#### AVAILABLE DATA:
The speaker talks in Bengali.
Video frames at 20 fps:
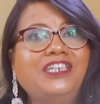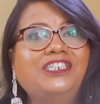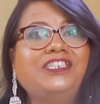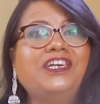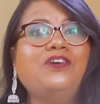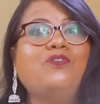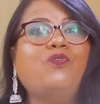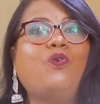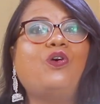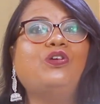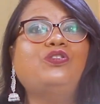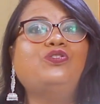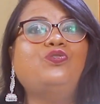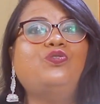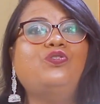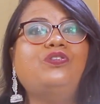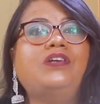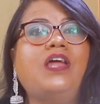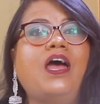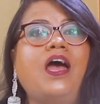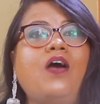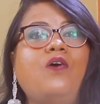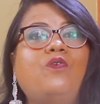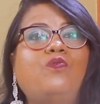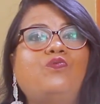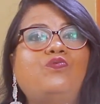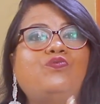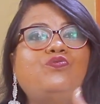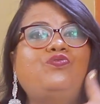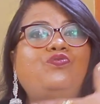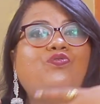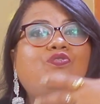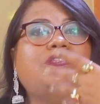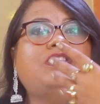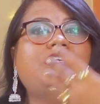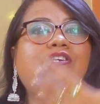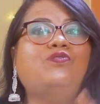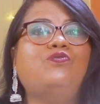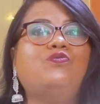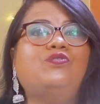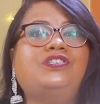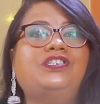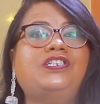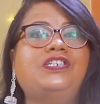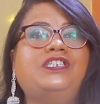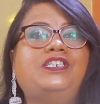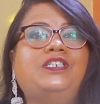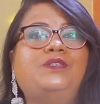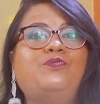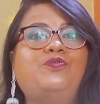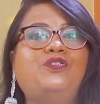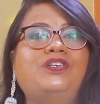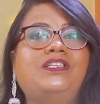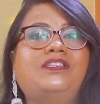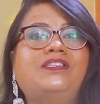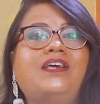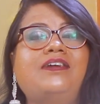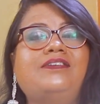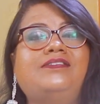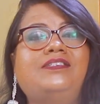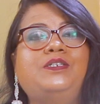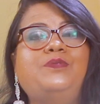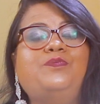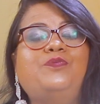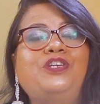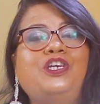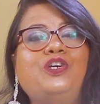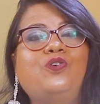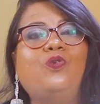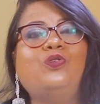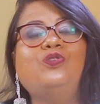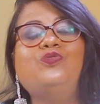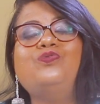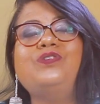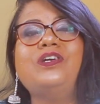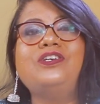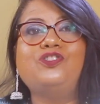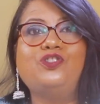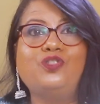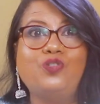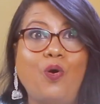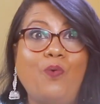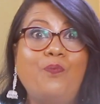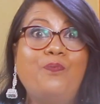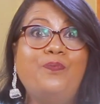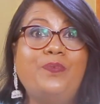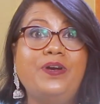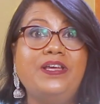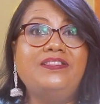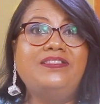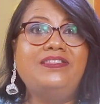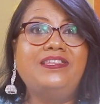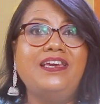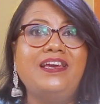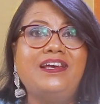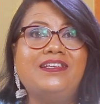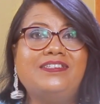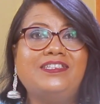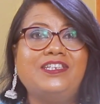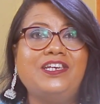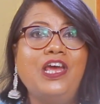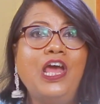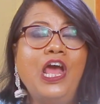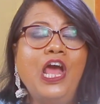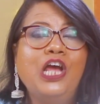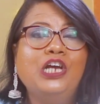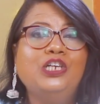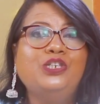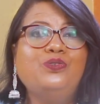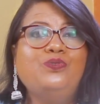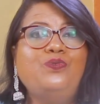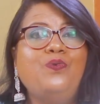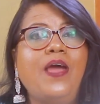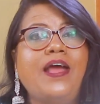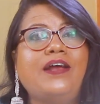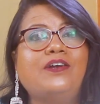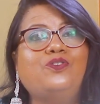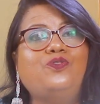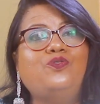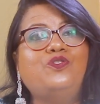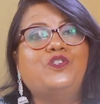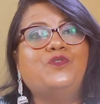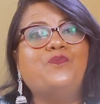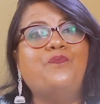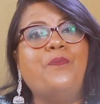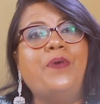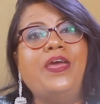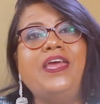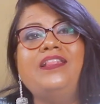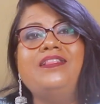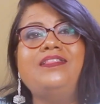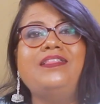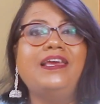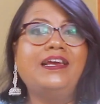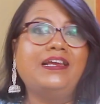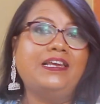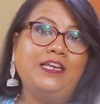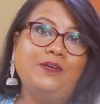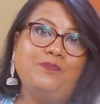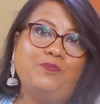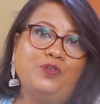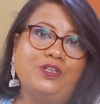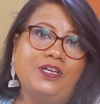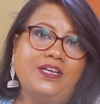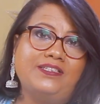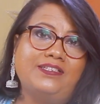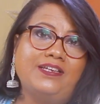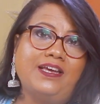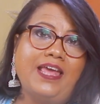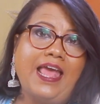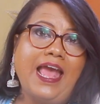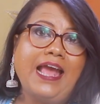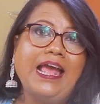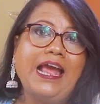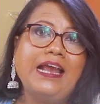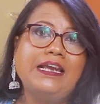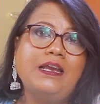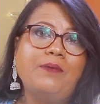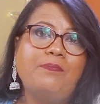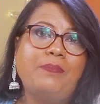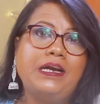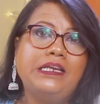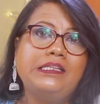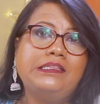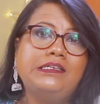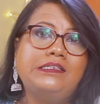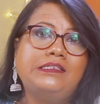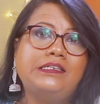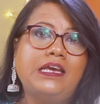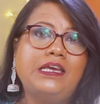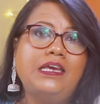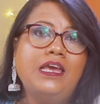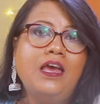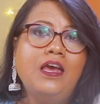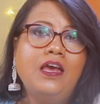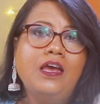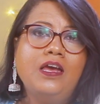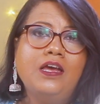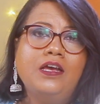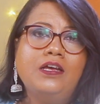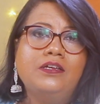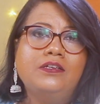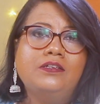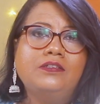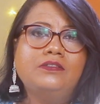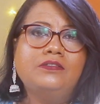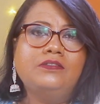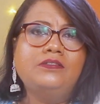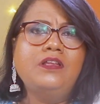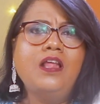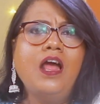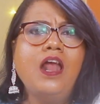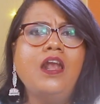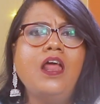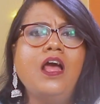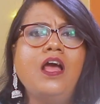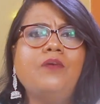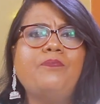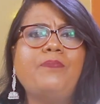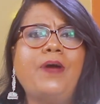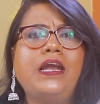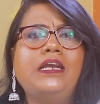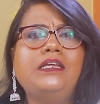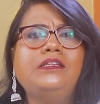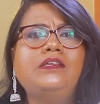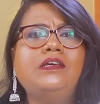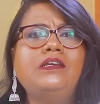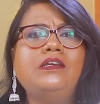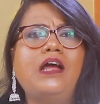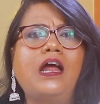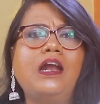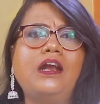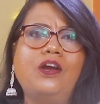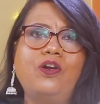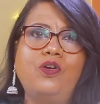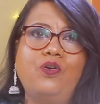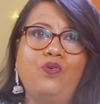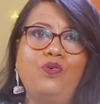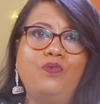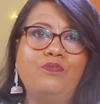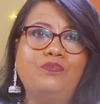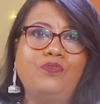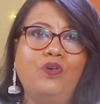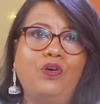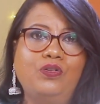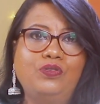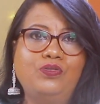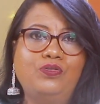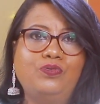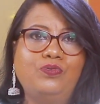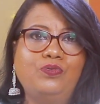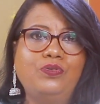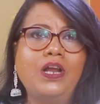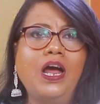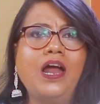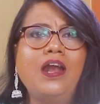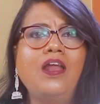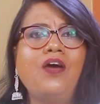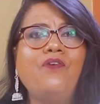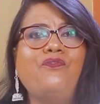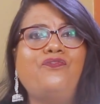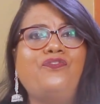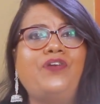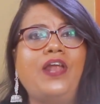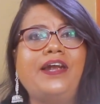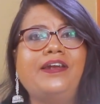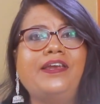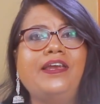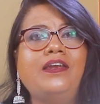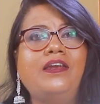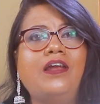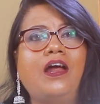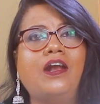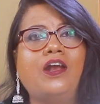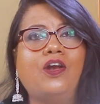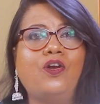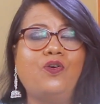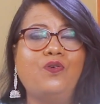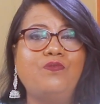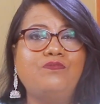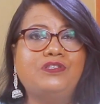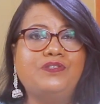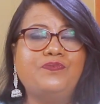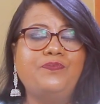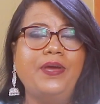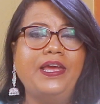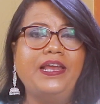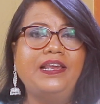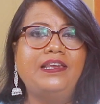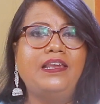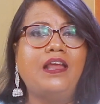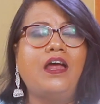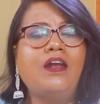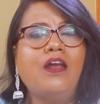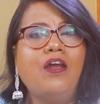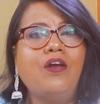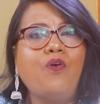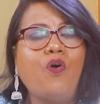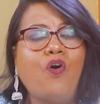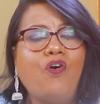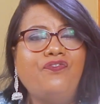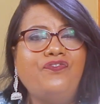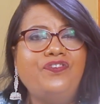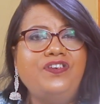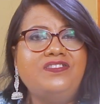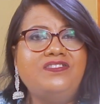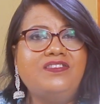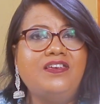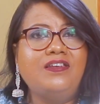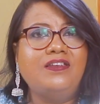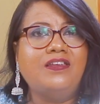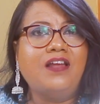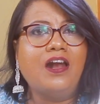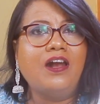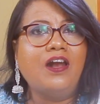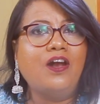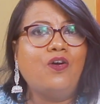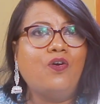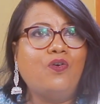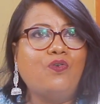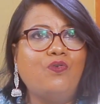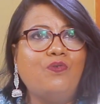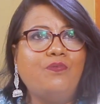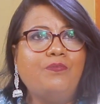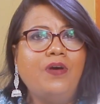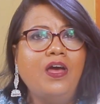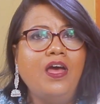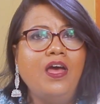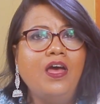সে কতটা উন্নতি করছে জীবনে তার জীবনে কতটা সমৃদ্ধি আছে শুধু একটু স্মেল দেখলেই বোঝা যায় এক একটা বাড়িতে যাই নানা বাড়িতে নানা রকম গন্ধ নানা ফ্ল্যাটের নানা রকম স্মেল নানা অফিসের নানা রকম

#### WHAT THIS TASK INVOLVES:
Please copy the data shown above word for word, omitting the pictures.

#### TASK OUTPUT:
The speaker talks in Bengali.
Video frames at 20 fps:
সে কতটা উন্নতি করছে জীবনে তার জীবনে কতটা সমৃদ্ধি আছে শুধু একটু স্মেল দেখলেই বোঝা যায় এক একটা বাড়িতে যাই নানা বাড়িতে নানা রকম গন্ধ নানা ফ্ল্যাটের নানা রকম স্মেল নানা অফিসের নানা রকম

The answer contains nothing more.